Stroke is a leading cause of disability in adults. Recent evidence with neural plasticity leads us to understand that, despite a neurological injury, there is plenty of potential for recovery following a stroke. The existing data of the last several decades provide significant evidence to support that the brain continuously changes its neural circuitry to encode new experiences and promote changes in behaviors.1,2 This research has been demonstrated in the healthy brain^3,4,5 and has been expanded to demonstrate neuroplasticity in the injured brain.^6,7 In both the healthy and the injured brain, research has demonstrated functional reorganization of the brain when an optimal environment is created for learning to occur. There is evidence indicating differences in how learning occurs in a healthy versus an injured brain.⁸ To promote rehabilitation, one must understand the principles required to promote learning in an injured brain.

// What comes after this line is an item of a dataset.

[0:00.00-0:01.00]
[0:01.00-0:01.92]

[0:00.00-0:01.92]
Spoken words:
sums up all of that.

Understanding the principles supporting optimal experience-dependent plasticity guides clinicians in the rehabilitation of an individual with an injured brain. Some of these factors include concepts around promoting use of the affected limbs. Studies have demonstrated improvements in the functional use of the involved limb and activation of the motor cortex in the damaged brain when rehabilitative training was combined with constraint of the ipsilesional arm in humans.^{9,10,11,12,13} There is some suggestion that negative plastic changes occur if the individual continues to compensate and use only the less involved limbs.¹⁴ Over an extended period of time the neural circuits are not engaged in tasks the circuits begin to degrade.⁸ Rehabilitation strategies that promote the use of the involved limbs enhance neuroplasticity.

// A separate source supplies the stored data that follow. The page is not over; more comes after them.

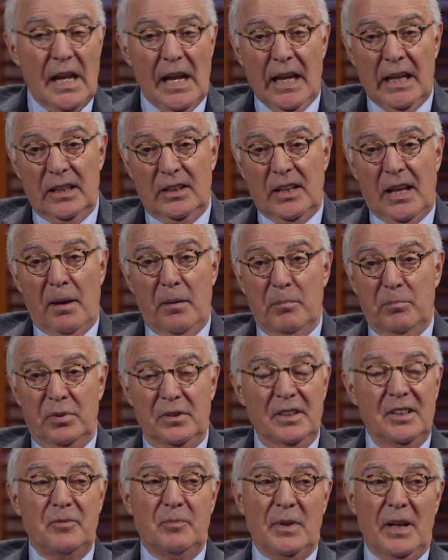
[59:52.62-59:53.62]
And yeah.
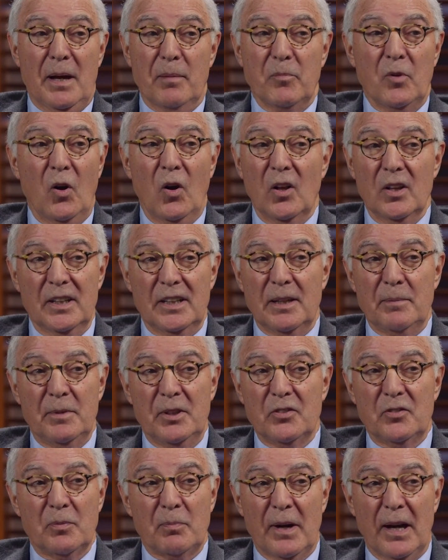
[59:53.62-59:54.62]
believe me, I'm calling him
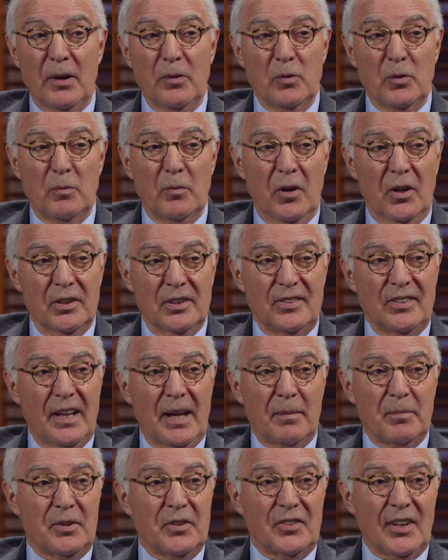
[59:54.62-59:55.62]
into my room all the
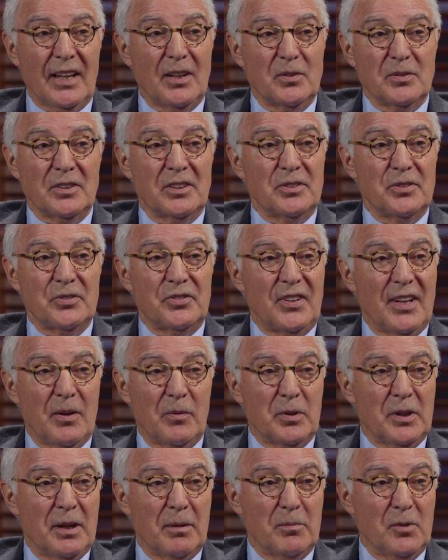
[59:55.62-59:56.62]
time because I don't
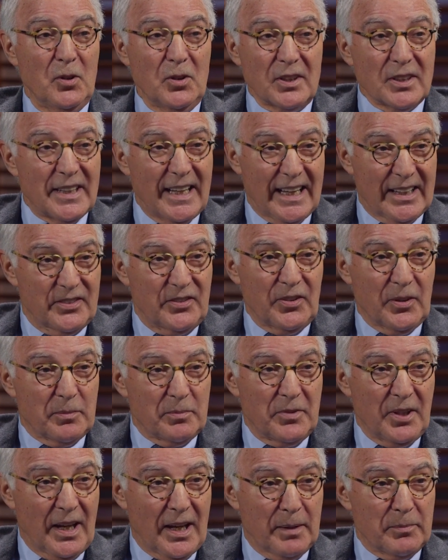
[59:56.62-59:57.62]
understand what I'm looking at
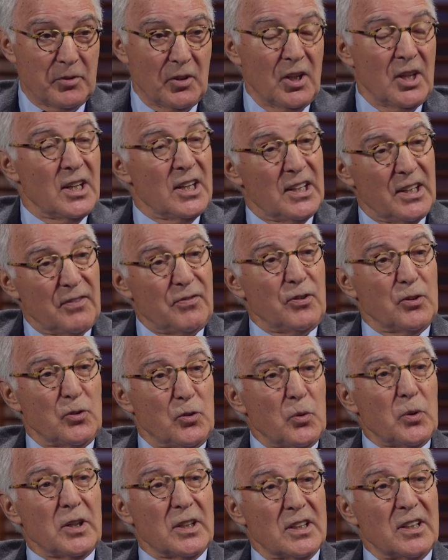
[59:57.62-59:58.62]
sometimes. Yeah. If you're
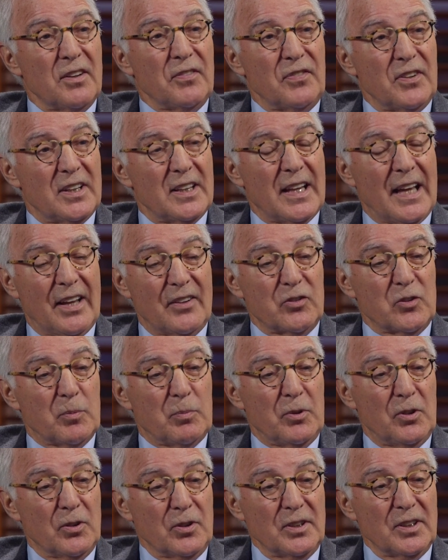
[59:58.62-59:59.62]
doing enough
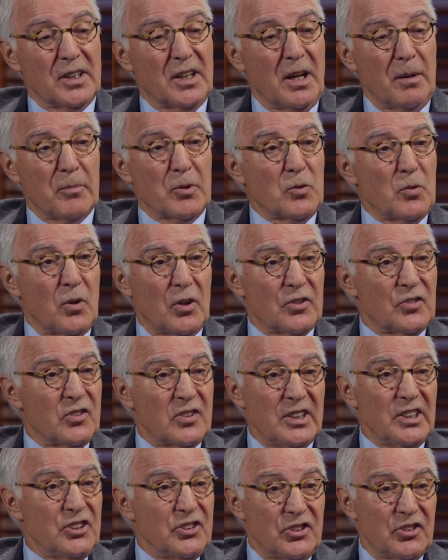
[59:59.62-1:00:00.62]
endoscopy, you're going to come across
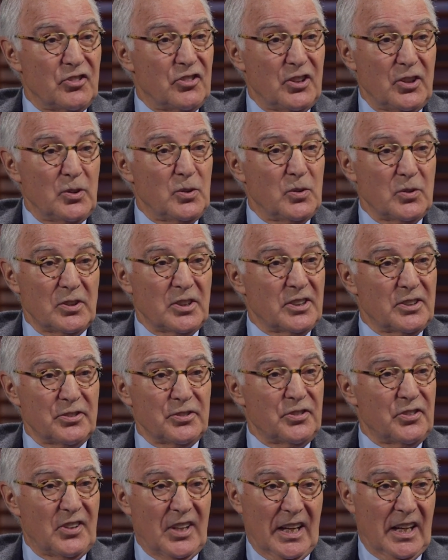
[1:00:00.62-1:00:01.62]
lesions that you don't
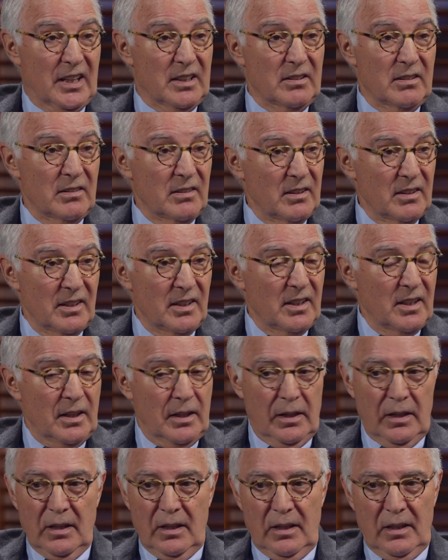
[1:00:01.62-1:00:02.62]
understand. Yeah.
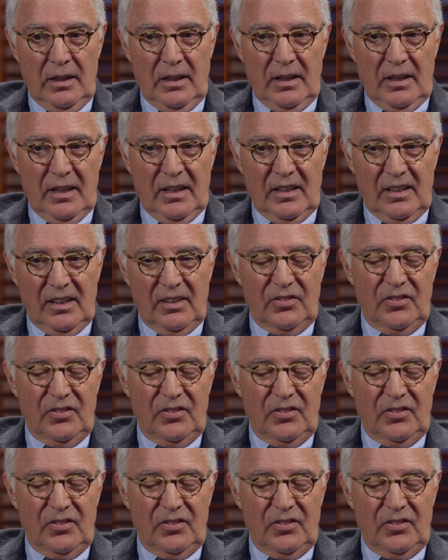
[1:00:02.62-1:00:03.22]
Yeah.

Substantial evidence suggests that focusing on meaningful, functional tasks enhances neuroplasticity and thus recovery because the individual is more engaged.^15,16 Richards et al¹⁷ noted “many clinical reports and motor learning–related findings indicate the best way to learn an activity is to practice that activity, which means task-specific training.” The constraint-induced movement therapy (CIMT) research suggests that upper extremity (UE) function in individuals after a stroke can improve when therapy involves intensive, task-specific training using activities that are challenging to the individual and relate to real-life scenarios.¹⁸

In Lennon and Ashburn’s study,¹⁹ therapists recognized that it was important to focus on movement components, such as alignment, transfer of weight, and pelvic tilt, within a functional task. These components of movement are required within many functional tasks. To work within a functional task with our clients who suffer from neurological injury, we need to understand the components of movements for a given functional task. We need to determine what prevents efficient task performance.

Dean and Shepherd²⁰ demonstrated that individuals poststroke who practiced seated reaching had improvements in their ability to reach, as well as increased loading through the involved foot and increased activation of leg muscles. Dean et al²¹ also found these improvements carried over to standing up. They concluded this was likely because there are similar biomechanical demands between reaching forward beyond arm’s length and standing up.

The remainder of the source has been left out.